Task item —
Reproduce the records below in full and exactly, without their images.

Records for the exercise —
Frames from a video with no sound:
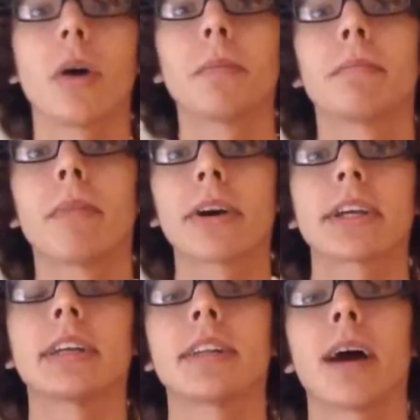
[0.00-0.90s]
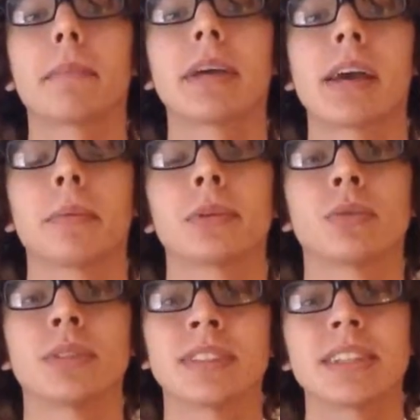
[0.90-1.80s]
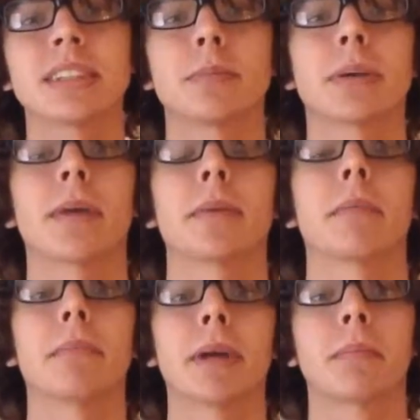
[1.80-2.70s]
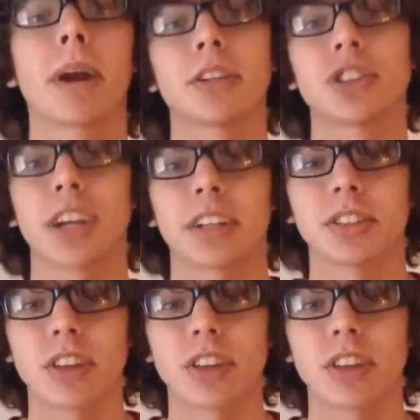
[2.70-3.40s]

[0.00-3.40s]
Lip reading: So, Marky, not being able to resist becoming a big, bright, shining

Completed exercise —
Frames from a video with no sound:
[0.00-0.90s]
[0.90-1.80s]
[1.80-2.70s]
[2.70-3.40s]

[0.00-3.40s]
Lip reading: So, Marky, not being able to resist becoming a big, bright, shining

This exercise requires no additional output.